TASK:
The data that follows must be transcribed in full and exactly, minus the pictures.

[Stored items]
*** Begin section ***

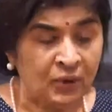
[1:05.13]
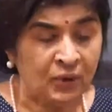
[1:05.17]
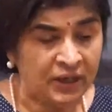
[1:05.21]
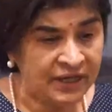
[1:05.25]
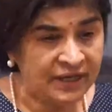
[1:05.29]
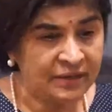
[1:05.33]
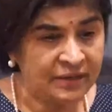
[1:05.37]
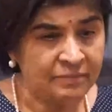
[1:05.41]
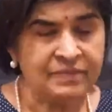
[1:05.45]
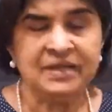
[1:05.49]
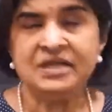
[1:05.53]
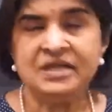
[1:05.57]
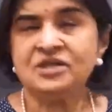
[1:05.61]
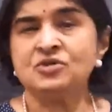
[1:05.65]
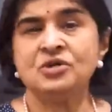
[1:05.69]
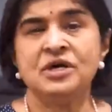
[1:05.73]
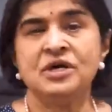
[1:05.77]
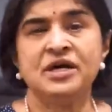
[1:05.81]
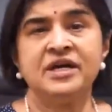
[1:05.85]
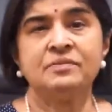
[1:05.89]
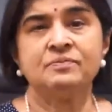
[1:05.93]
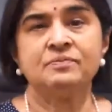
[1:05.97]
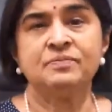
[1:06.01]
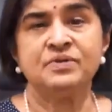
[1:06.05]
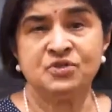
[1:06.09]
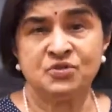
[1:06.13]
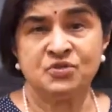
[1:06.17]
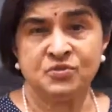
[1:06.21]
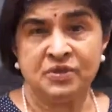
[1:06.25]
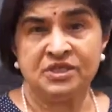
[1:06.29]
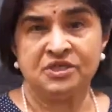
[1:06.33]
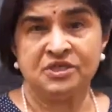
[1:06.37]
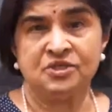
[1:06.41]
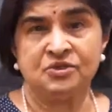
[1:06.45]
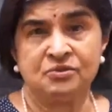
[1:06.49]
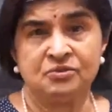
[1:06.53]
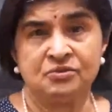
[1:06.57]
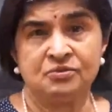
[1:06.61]
Well, let me try and
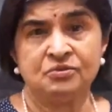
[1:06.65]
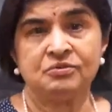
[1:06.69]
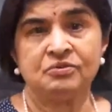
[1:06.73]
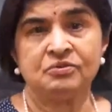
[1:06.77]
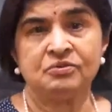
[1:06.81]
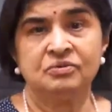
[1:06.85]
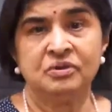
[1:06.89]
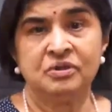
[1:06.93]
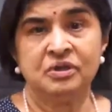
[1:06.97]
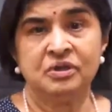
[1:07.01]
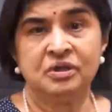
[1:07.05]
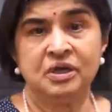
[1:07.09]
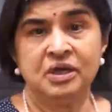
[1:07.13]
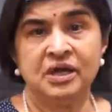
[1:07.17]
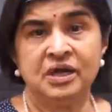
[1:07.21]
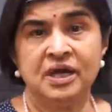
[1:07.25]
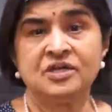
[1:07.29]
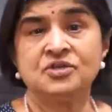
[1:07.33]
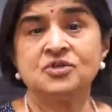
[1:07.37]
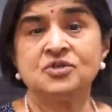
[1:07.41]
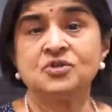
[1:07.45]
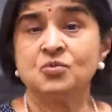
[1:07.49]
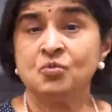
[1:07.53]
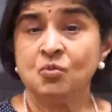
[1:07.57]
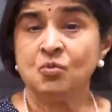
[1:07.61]
persuade you as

*** End section ***

RESPONSE TO THE EXERCISE:
[1:05.13]
[1:05.17]
[1:05.21]
[1:05.25]
[1:05.29]
[1:05.33]
[1:05.37]
[1:05.41]
[1:05.45]
[1:05.49]
[1:05.53]
[1:05.57]
[1:05.61]
[1:05.65]
[1:05.69]
[1:05.73]
[1:05.77]
[1:05.81]
[1:05.85]
[1:05.89]
[1:05.93]
[1:05.97]
[1:06.01]
[1:06.05]
[1:06.09]
[1:06.13]
[1:06.17]
[1:06.21]
[1:06.25]
[1:06.29]
[1:06.33]
[1:06.37]
[1:06.41]
[1:06.45]
[1:06.49]
[1:06.53]
[1:06.57]
[1:06.61]
Well, let me try and
[1:06.65]
[1:06.69]
[1:06.73]
[1:06.77]
[1:06.81]
[1:06.85]
[1:06.89]
[1:06.93]
[1:06.97]
[1:07.01]
[1:07.05]
[1:07.09]
[1:07.13]
[1:07.17]
[1:07.21]
[1:07.25]
[1:07.29]
[1:07.33]
[1:07.37]
[1:07.41]
[1:07.45]
[1:07.49]
[1:07.53]
[1:07.57]
[1:07.61]
persuade you as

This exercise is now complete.